Toyota predicts by 2040 electric powertrains will outrun the internal combustion engines; aims to become a major player in EV market
Toyota predicts by 2050, internal combustion engines will be dead and the electric powertrains will outrun the current conventional fuel powered engines by 2040. As the governments around the world are taking strict measures to bring down the CO2 emissions, the car manufacturers will be forced to adopt electric powertrain technology instead of internal combustion engines.
The Japanese automaker also believes that compared to 2010, the CO2 emission from vehicles will be reduced by 90% across the world thanks to the introduction of full electrification in automobile industry. It also believes that by 2040, automakers across the world will stop producing conventional internal combustion engine powered vehicles, but will lean towards manufacturing hybrid or plug-in hybrid models before entering fully electric powertrain era.

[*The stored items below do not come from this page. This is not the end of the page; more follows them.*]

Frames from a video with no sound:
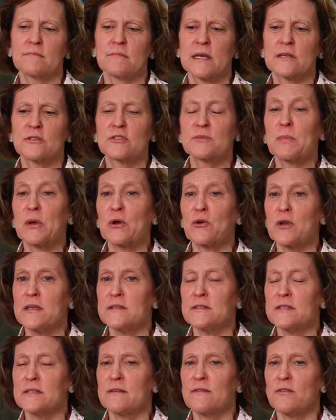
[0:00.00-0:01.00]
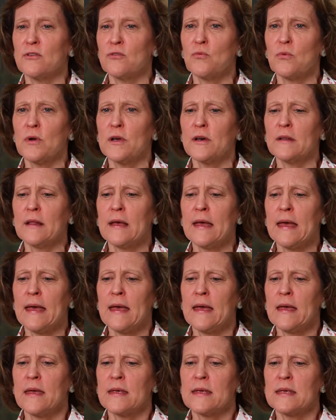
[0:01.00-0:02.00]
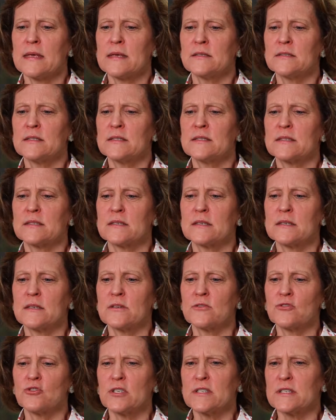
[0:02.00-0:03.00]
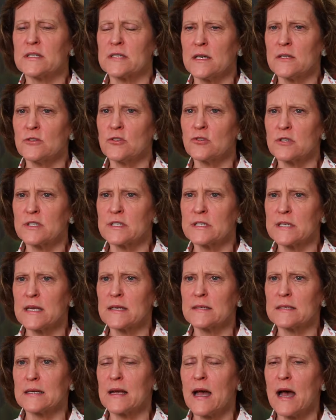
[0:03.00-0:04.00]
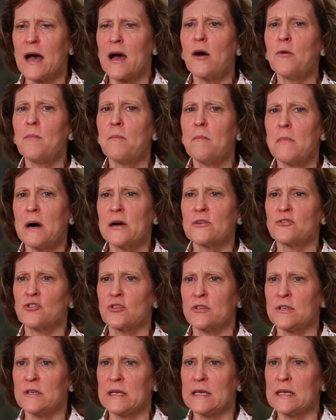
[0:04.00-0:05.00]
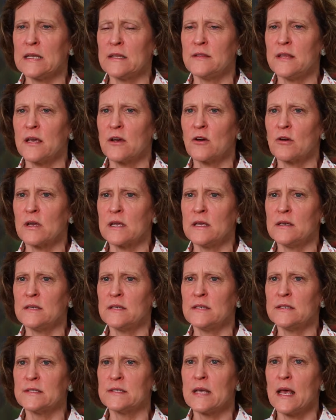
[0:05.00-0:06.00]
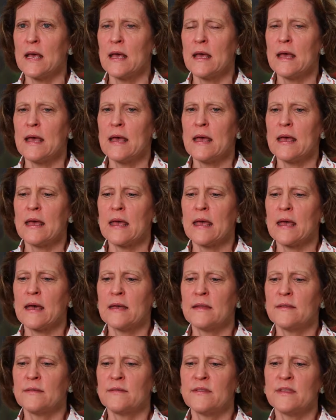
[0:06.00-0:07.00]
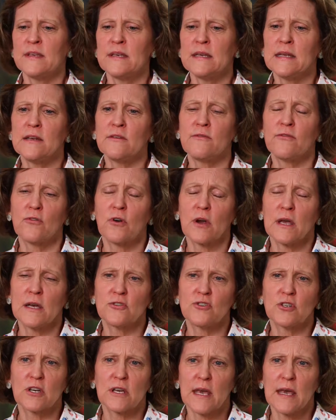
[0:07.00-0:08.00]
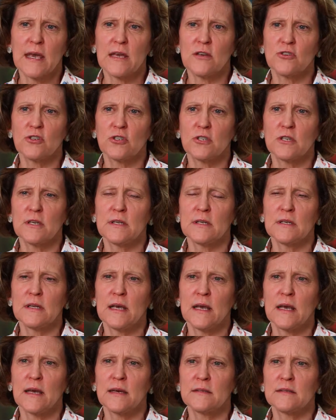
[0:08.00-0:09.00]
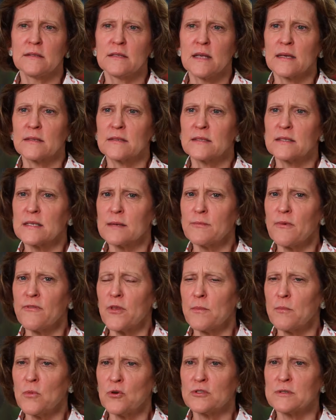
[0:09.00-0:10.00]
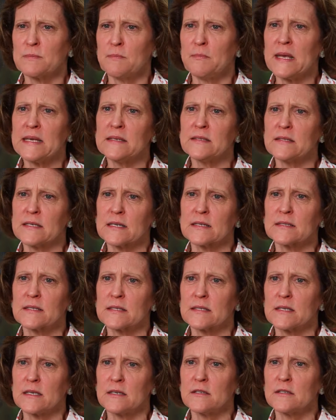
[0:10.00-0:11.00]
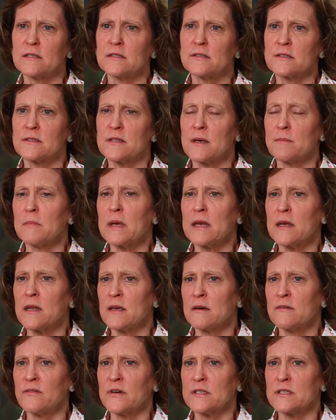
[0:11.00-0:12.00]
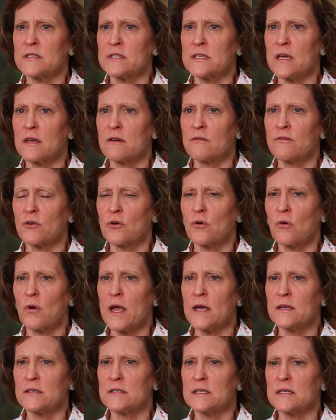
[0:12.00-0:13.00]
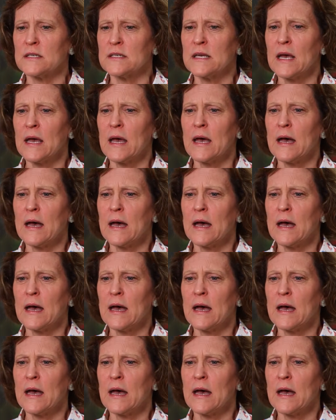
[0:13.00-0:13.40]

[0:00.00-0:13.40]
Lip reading: experience, if you will, is it just understanding how much need there is and the need for education and some of the most basic skills that many of us take for granted.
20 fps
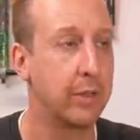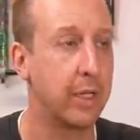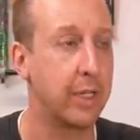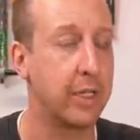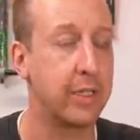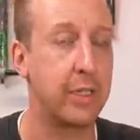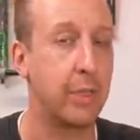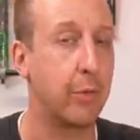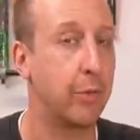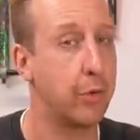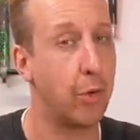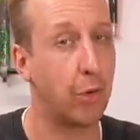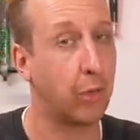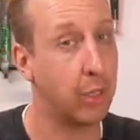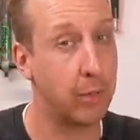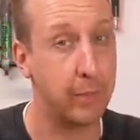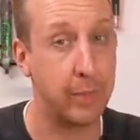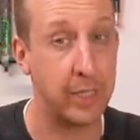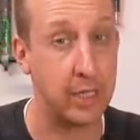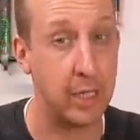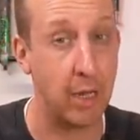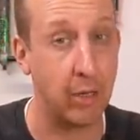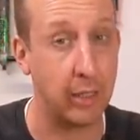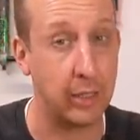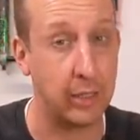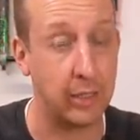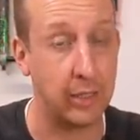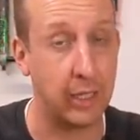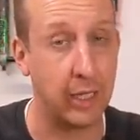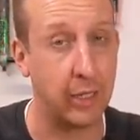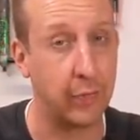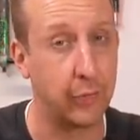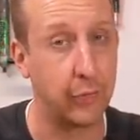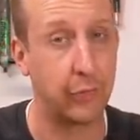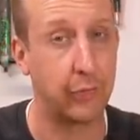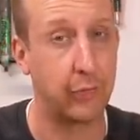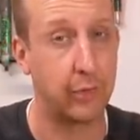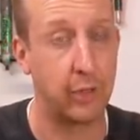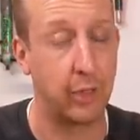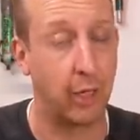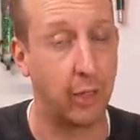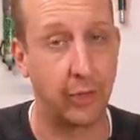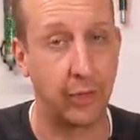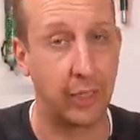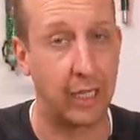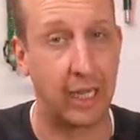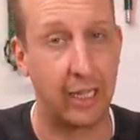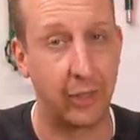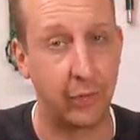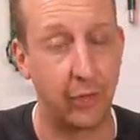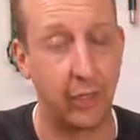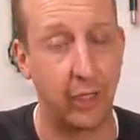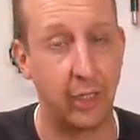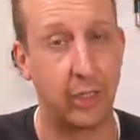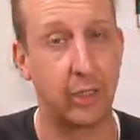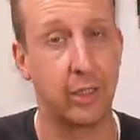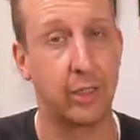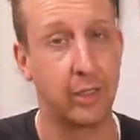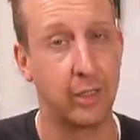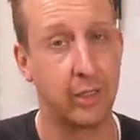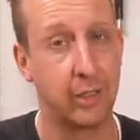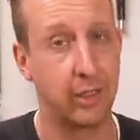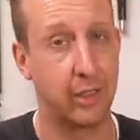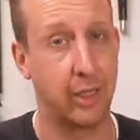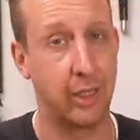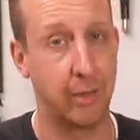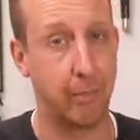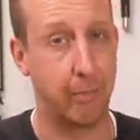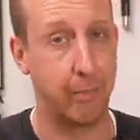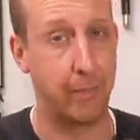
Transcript: they're still not going to be as light as, you know, the classic uh,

With the automobile world thriving to adopt electric mobility, Toyota too wants to grab a sizeable chunk of the global EV market. The brand has been working with American EV manufacturer Tesla for quite long time, but broke the partnership earlier this year to work on its own EV strategy.
The Japanese brand is currently working on its long term EV plans that include adoption of advanced solid state batteries instead of current lithium-ion battery packs used by the EV manufacturers. The solid state batteries are claimed to be capable of delivering more running range compared to current lithium-ion batteries. Also, these batteries are capable of being charged much faster than the battery packs used currently.
Toyota is gearing up to roll out its first fully electric powered car by 2020. However, despite the company working seriously on solid state batteries, its first EV will arrive with lithium-ion battery as its power source. But, the automaker claims, it will soon be able to use the solid state batteries in its electric vehicles and that will give the brand an edge over its rivals.